There are those among us who adamantly and vocally celebrate sexual liberties and the pursuit of pleasure in any and all of its varied forms. There are also those who believe that frank sexual dialogues are perversions that make light of sexual sanctity. There are also those who elect to abstain from these ideological negotiations and retreat into the ignorance of not reading The D. There is room for all of us upon our chilly, yet delightfully sunny corner of the earth.

There will always be differences and debate. But even tough debates can be conducted in a civil tone, and our differences cannot be allowed to harden into anger. To confront the great issues before us, we must act in a spirit of good will and respect for one another. The existence of a public dialogue about sex and sexuality does not belie the existence or possibility of chaste voices. To engage in any dialogue, no matter the form, is to move closer to the day when all people, oversexed, undersexed, unsexed or just sexed, can live together in harmony, without bitterness or resentment. Together, we are making gains toward this end.

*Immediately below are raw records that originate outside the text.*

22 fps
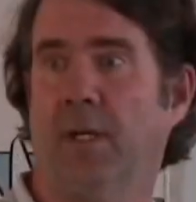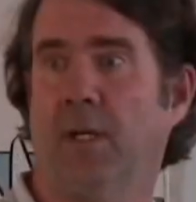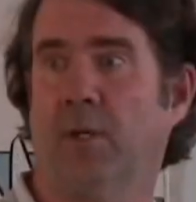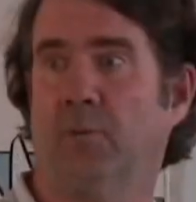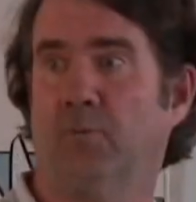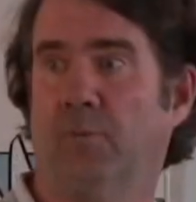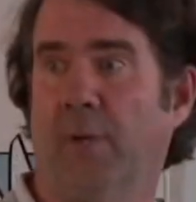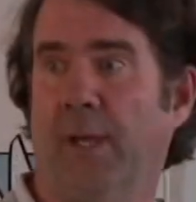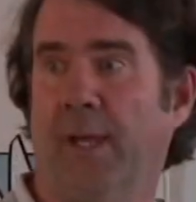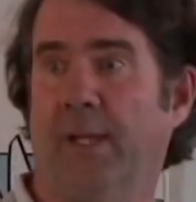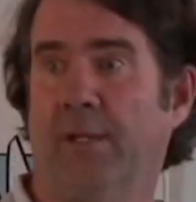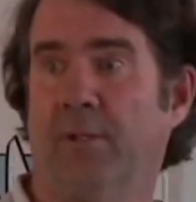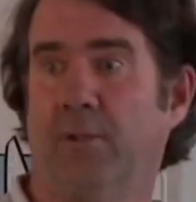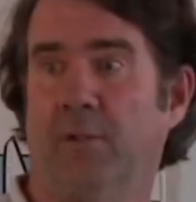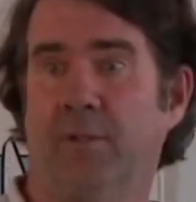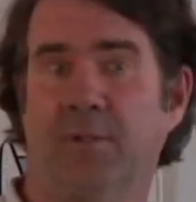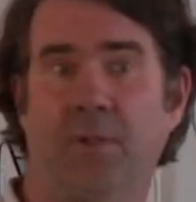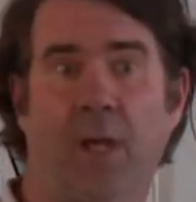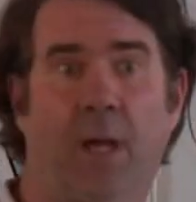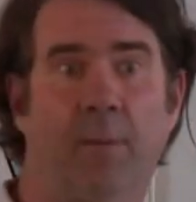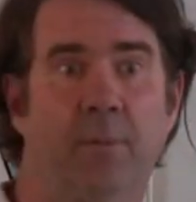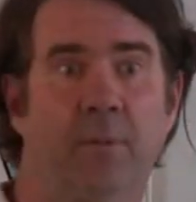a red or
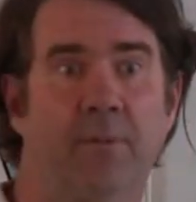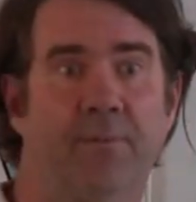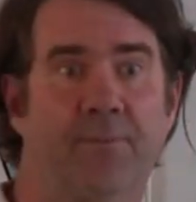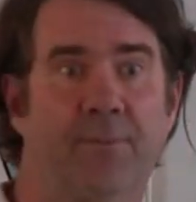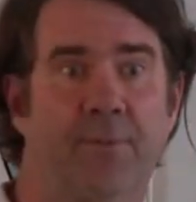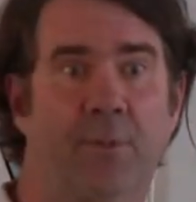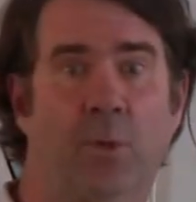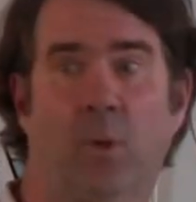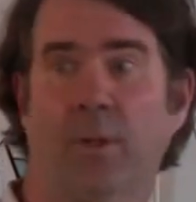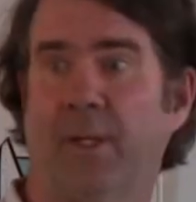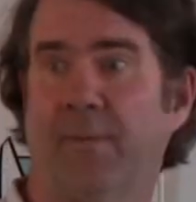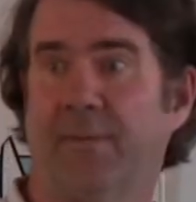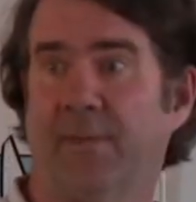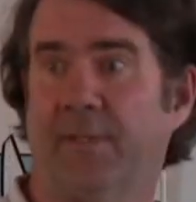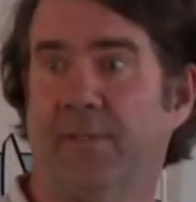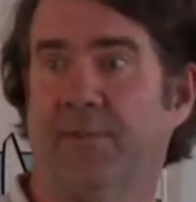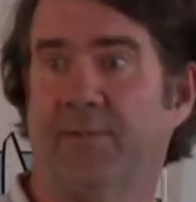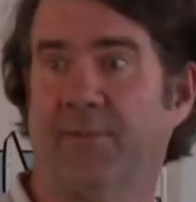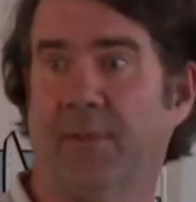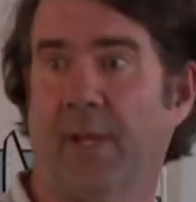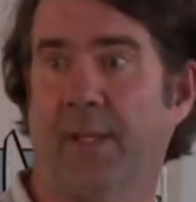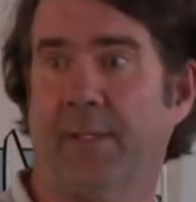a double for going on the
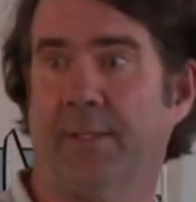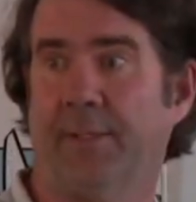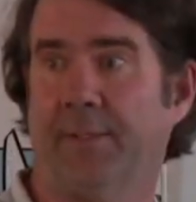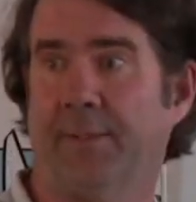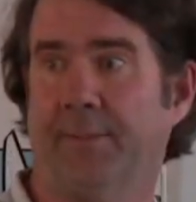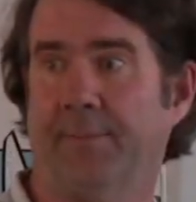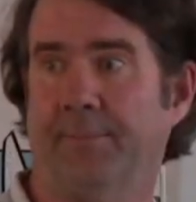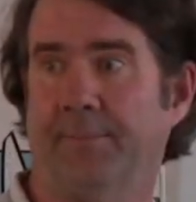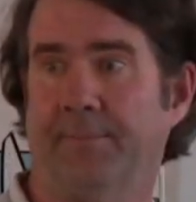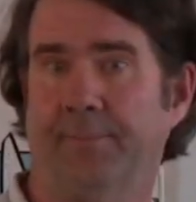inside here.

These gains are evidence of a quiet transformation -- a revolution of conscience, in which a rising generation is finding that those who want to have sex until their genitals erode can peacefully coexist with those who choose to remain as virginal as our fair continent was prior to our plundering of its bountiful natural resources.

The Dartmouth has played a role. You can as well. Talk to your friends. Talk to strangers. Do not scoffingly write your fellow citizens off as jezebels, gigolos or Jesus freaks. Take a moment to understand the genesis of their beliefs, for they come from somewhere. Tonight, the state of our Unions is strong -- and together we will make it stronger.

Our fair college on the hill must remain the shining beacon of liberty that it has been for the last 238 years. We must remain true to our commitment to conversation. Whether one chooses to indulge or deny his or her sexual tastes is immaterial. We should ask only that the rights of each of us, to be promiscuous or prude, celibate or slutty, silent or vocal, be respected.

We are privileged to attend a College that is marked by greatness. Yet our greatness is not measured in number of sexual partners or frequency of orgasms, but by who we are and how we treat one another. So we strive to be a compassionate, decent, hopeful society. Before history is written down in books, it is written in courage. Together we must have the courage to embrace one another, if not physically then ideologically.

May God bless America.

(Applause.)

End 10:03 p.m. EST

Note: Some material in this column was inspired by and/or ripped from the Jan. 31 State of the Union Address.